» **Provided data**
--
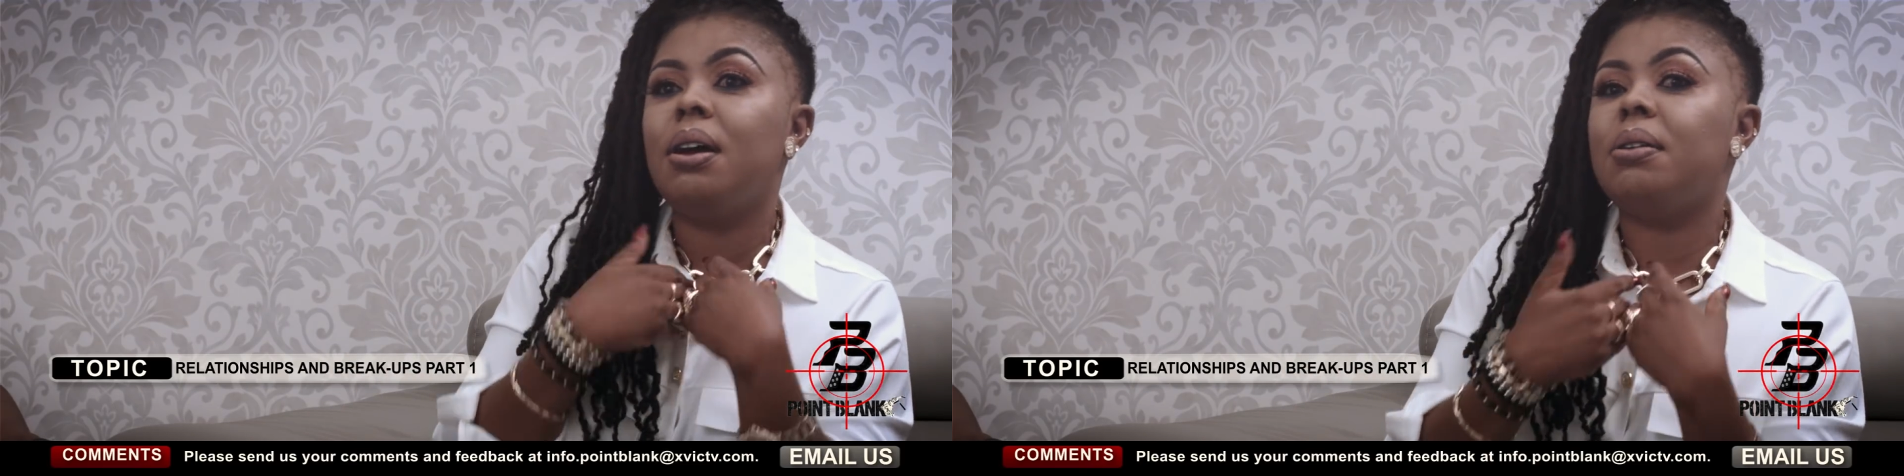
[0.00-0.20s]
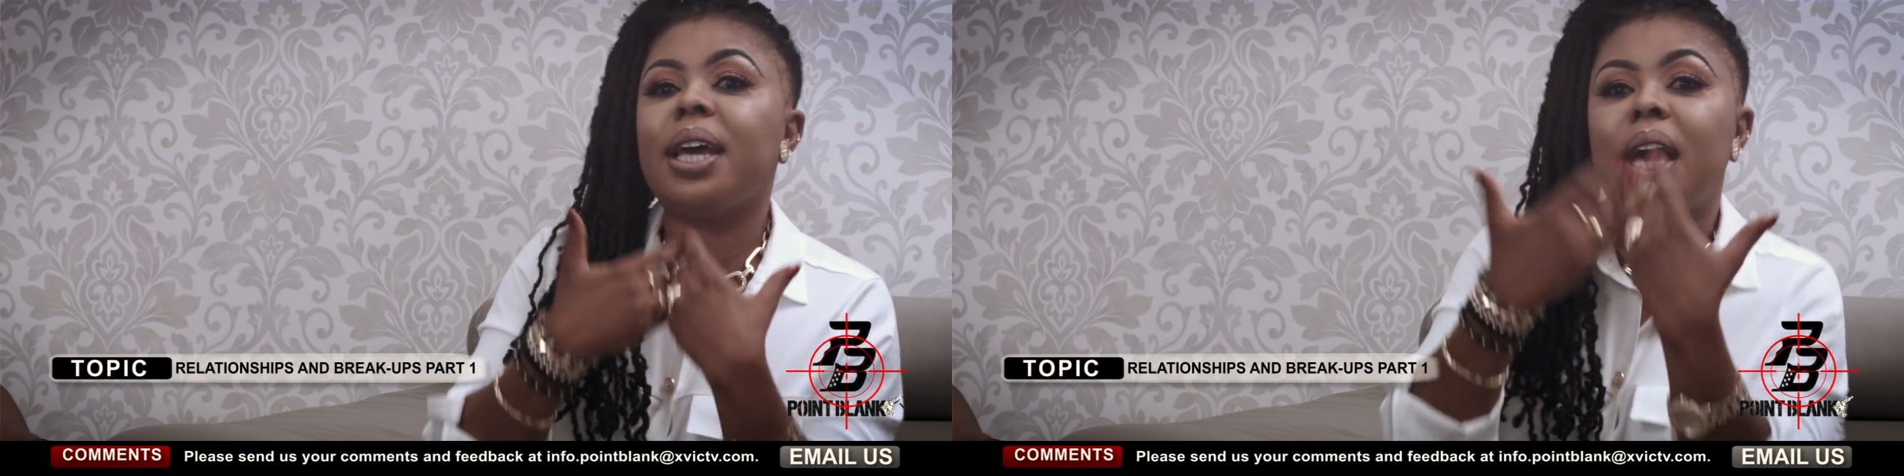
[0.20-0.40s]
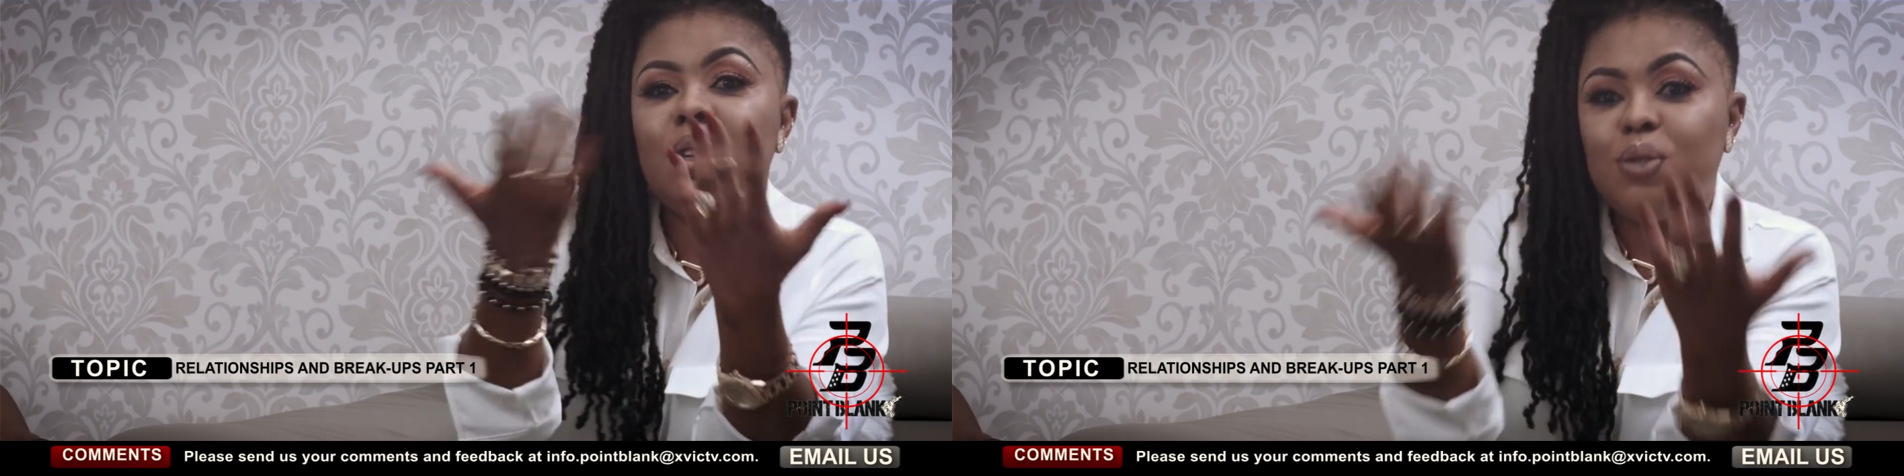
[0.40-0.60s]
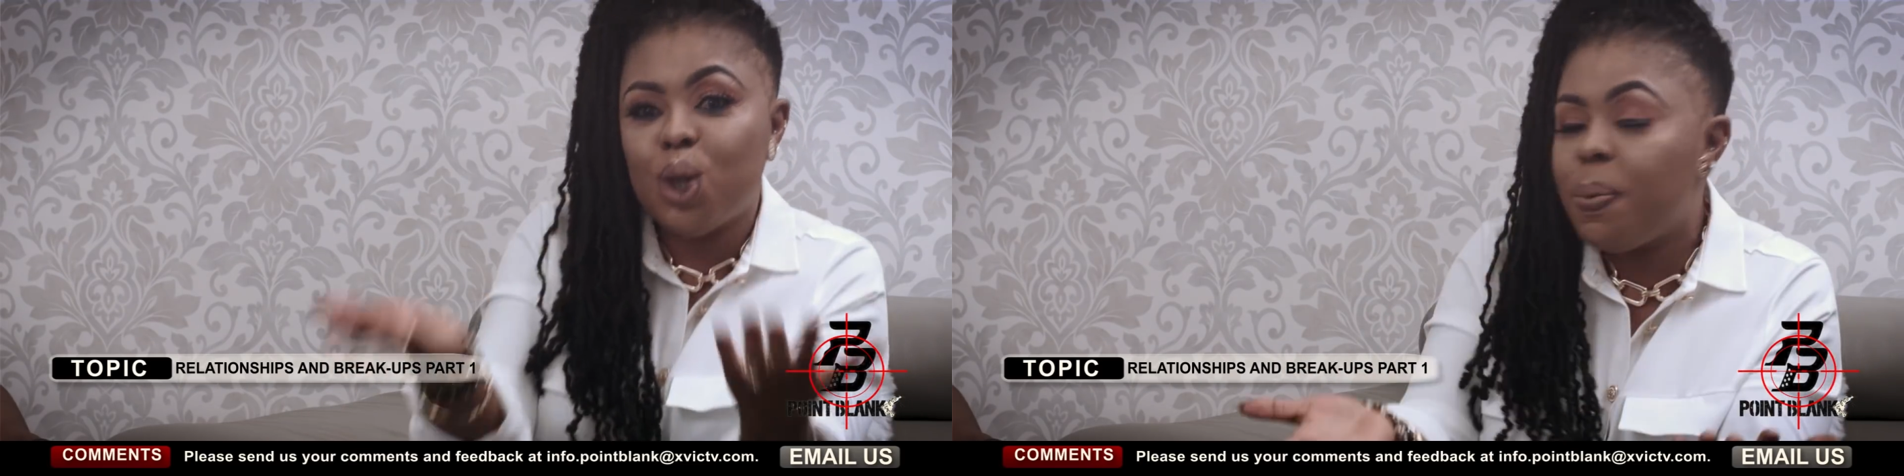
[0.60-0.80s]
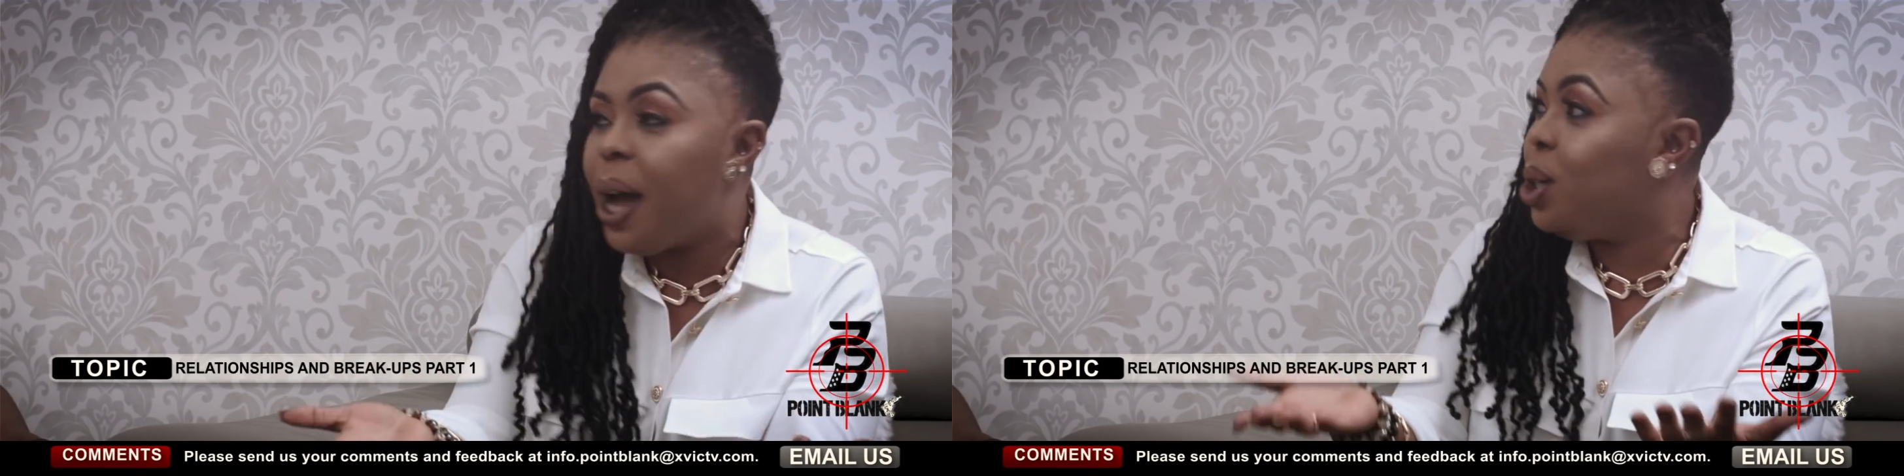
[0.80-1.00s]
the kind of
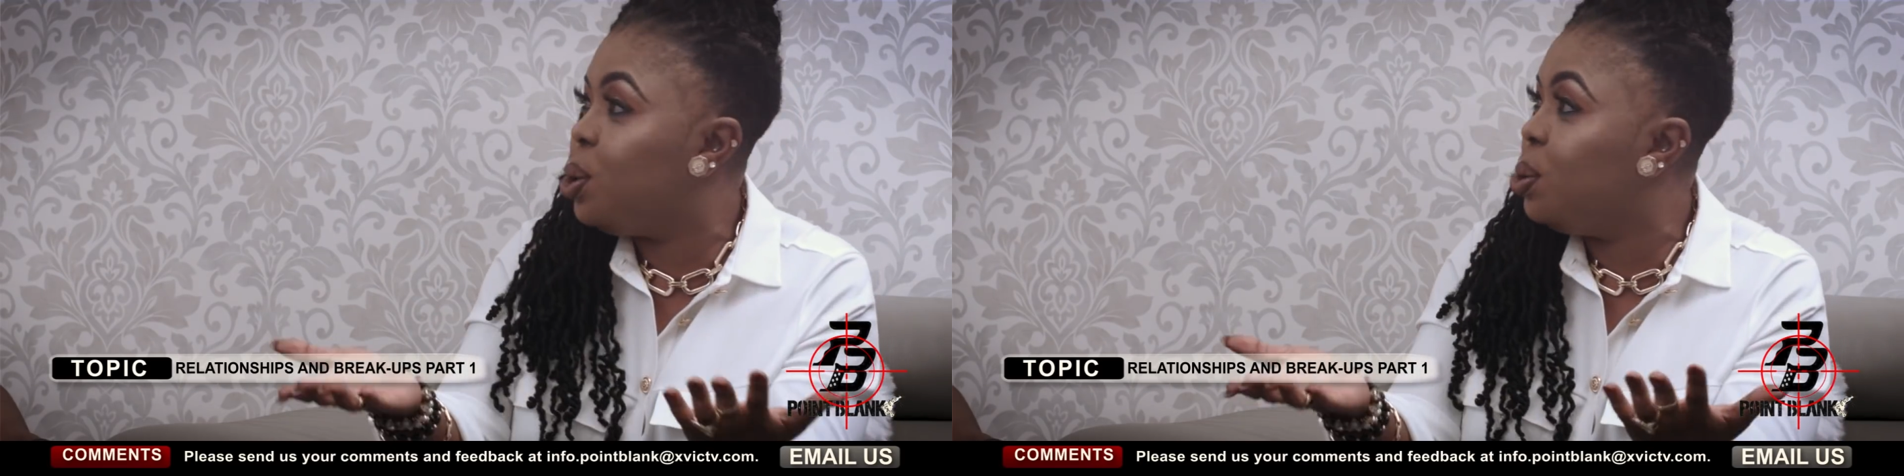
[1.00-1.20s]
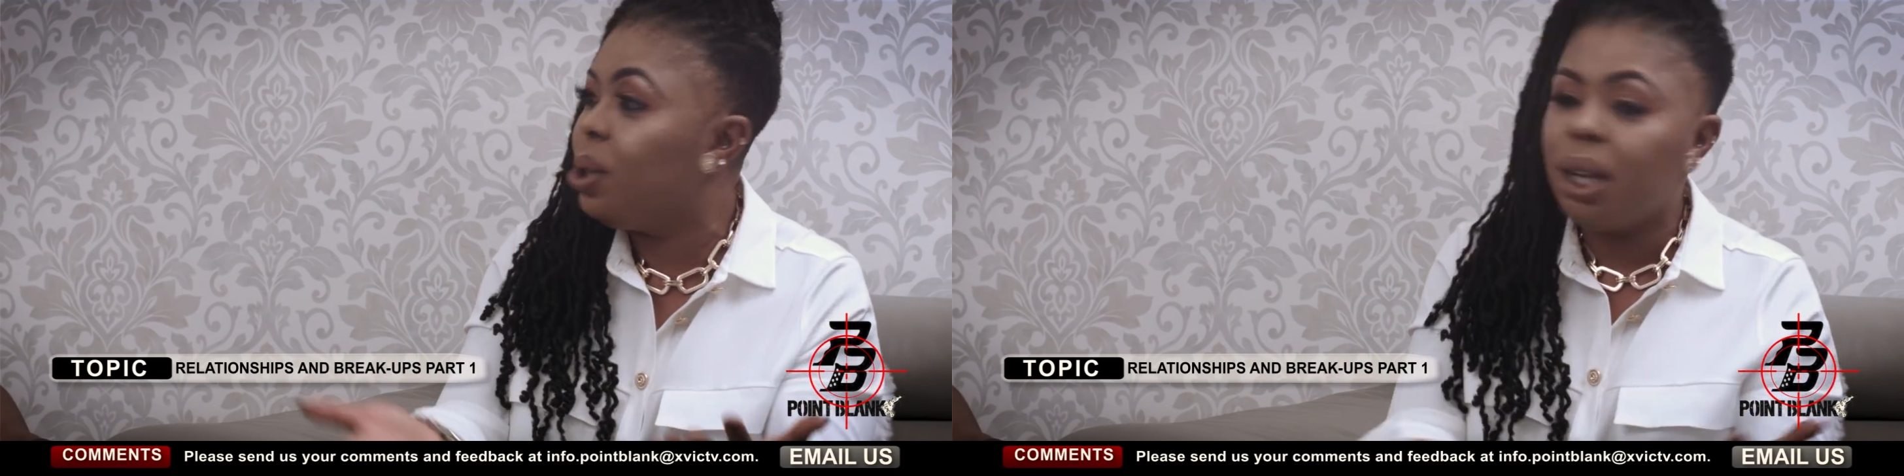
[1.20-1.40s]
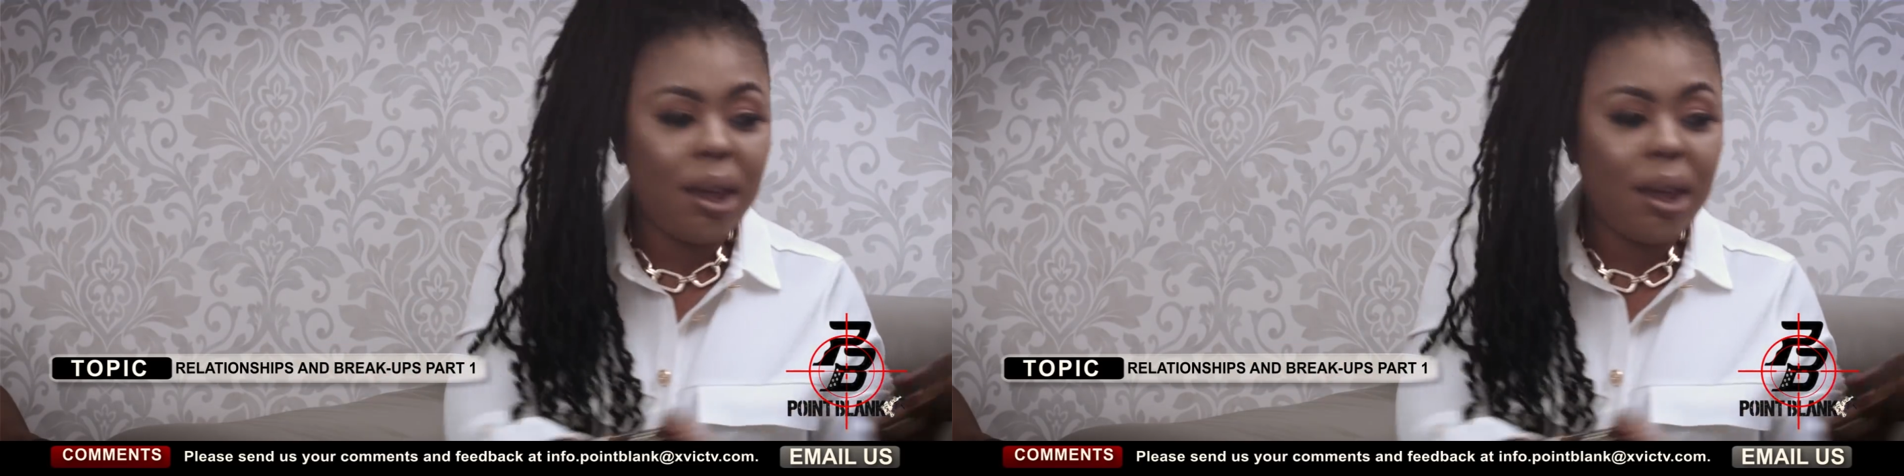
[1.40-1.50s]
job I do,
--
» **What you will do**
The answer must be the full listing, restated word for word, with no pictures in it.

» **Response below**
[0.00-0.20s]
[0.20-0.40s]
[0.40-0.60s]
[0.60-0.80s]
[0.80-1.00s]
the kind of
[1.00-1.20s]
[1.20-1.40s]
[1.40-1.50s]
job I do,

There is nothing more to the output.